[Collected data entries]
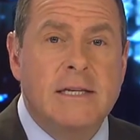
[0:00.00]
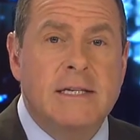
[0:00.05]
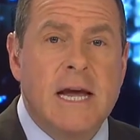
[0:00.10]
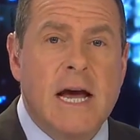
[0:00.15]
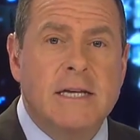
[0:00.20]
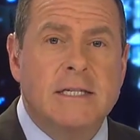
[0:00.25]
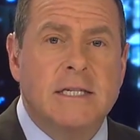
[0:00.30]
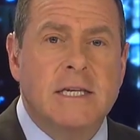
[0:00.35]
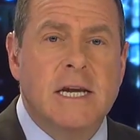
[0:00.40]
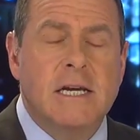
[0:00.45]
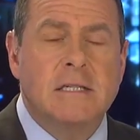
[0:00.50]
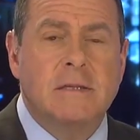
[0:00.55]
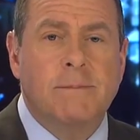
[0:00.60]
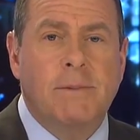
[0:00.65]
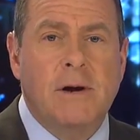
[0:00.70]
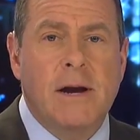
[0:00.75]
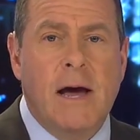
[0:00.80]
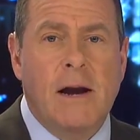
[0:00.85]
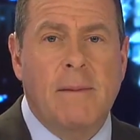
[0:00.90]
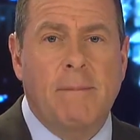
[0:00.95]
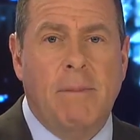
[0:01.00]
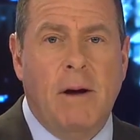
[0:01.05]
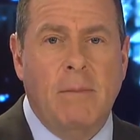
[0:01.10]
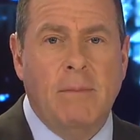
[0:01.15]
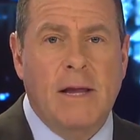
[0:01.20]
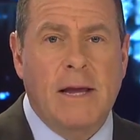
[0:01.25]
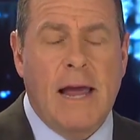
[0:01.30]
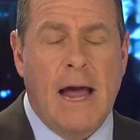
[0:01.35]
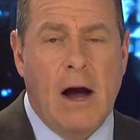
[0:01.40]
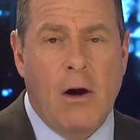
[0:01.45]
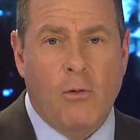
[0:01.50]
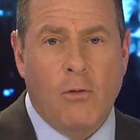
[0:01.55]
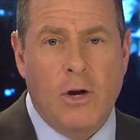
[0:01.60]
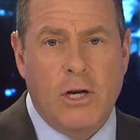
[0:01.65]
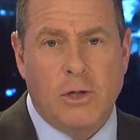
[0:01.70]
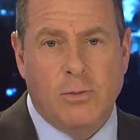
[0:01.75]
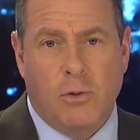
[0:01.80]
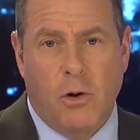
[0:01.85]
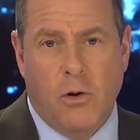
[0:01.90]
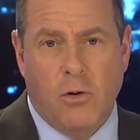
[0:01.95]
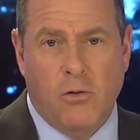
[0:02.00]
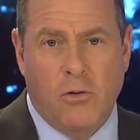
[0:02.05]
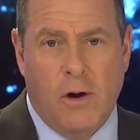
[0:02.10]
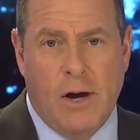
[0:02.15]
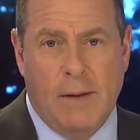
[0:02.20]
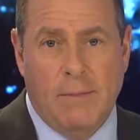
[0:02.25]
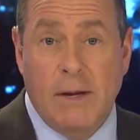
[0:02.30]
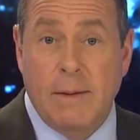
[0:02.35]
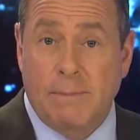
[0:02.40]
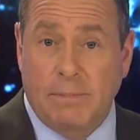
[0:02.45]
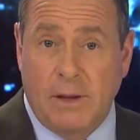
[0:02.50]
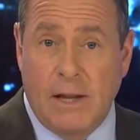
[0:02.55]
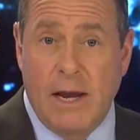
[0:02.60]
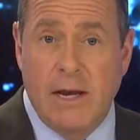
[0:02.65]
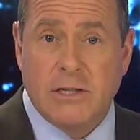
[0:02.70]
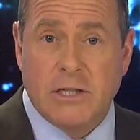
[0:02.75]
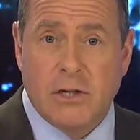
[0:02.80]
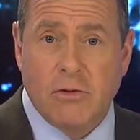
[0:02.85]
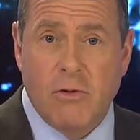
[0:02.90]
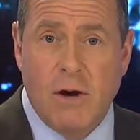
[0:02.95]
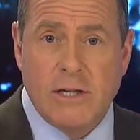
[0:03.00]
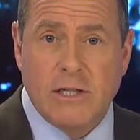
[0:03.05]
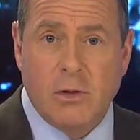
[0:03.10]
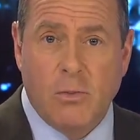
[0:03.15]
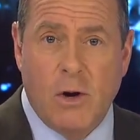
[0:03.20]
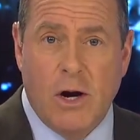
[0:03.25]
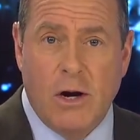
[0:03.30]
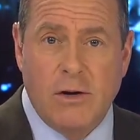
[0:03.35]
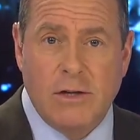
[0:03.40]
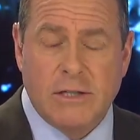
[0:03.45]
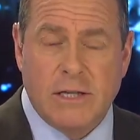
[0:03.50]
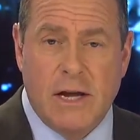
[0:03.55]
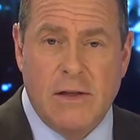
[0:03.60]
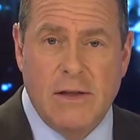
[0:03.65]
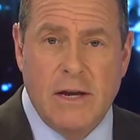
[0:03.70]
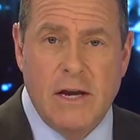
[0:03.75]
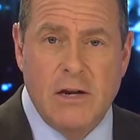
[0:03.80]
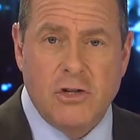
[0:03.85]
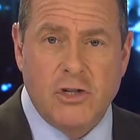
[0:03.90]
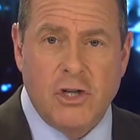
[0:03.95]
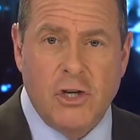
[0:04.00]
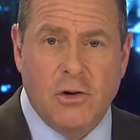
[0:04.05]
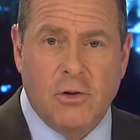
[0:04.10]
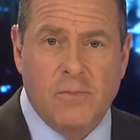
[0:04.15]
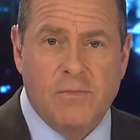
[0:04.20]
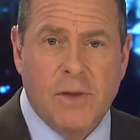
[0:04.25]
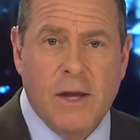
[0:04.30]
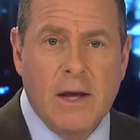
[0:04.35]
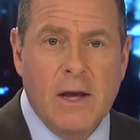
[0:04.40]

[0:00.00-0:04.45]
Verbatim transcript: DESE, has put out a public outreach program in place to raise awareness on the issue.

> **Work task**
Your job is to copy every entry exactly. Omit the pictures.

> **Written answer**
[0:00.00]
[0:00.05]
[0:00.10]
[0:00.15]
[0:00.20]
[0:00.25]
[0:00.30]
[0:00.35]
[0:00.40]
[0:00.45]
[0:00.50]
[0:00.55]
[0:00.60]
[0:00.65]
[0:00.70]
[0:00.75]
[0:00.80]
[0:00.85]
[0:00.90]
[0:00.95]
[0:01.00]
[0:01.05]
[0:01.10]
[0:01.15]
[0:01.20]
[0:01.25]
[0:01.30]
[0:01.35]
[0:01.40]
[0:01.45]
[0:01.50]
[0:01.55]
[0:01.60]
[0:01.65]
[0:01.70]
[0:01.75]
[0:01.80]
[0:01.85]
[0:01.90]
[0:01.95]
[0:02.00]
[0:02.05]
[0:02.10]
[0:02.15]
[0:02.20]
[0:02.25]
[0:02.30]
[0:02.35]
[0:02.40]
[0:02.45]
[0:02.50]
[0:02.55]
[0:02.60]
[0:02.65]
[0:02.70]
[0:02.75]
[0:02.80]
[0:02.85]
[0:02.90]
[0:02.95]
[0:03.00]
[0:03.05]
[0:03.10]
[0:03.15]
[0:03.20]
[0:03.25]
[0:03.30]
[0:03.35]
[0:03.40]
[0:03.45]
[0:03.50]
[0:03.55]
[0:03.60]
[0:03.65]
[0:03.70]
[0:03.75]
[0:03.80]
[0:03.85]
[0:03.90]
[0:03.95]
[0:04.00]
[0:04.05]
[0:04.10]
[0:04.15]
[0:04.20]
[0:04.25]
[0:04.30]
[0:04.35]
[0:04.40]

[0:00.00-0:04.45]
Verbatim transcript: DESE, has put out a public outreach program in place to raise awareness on the issue.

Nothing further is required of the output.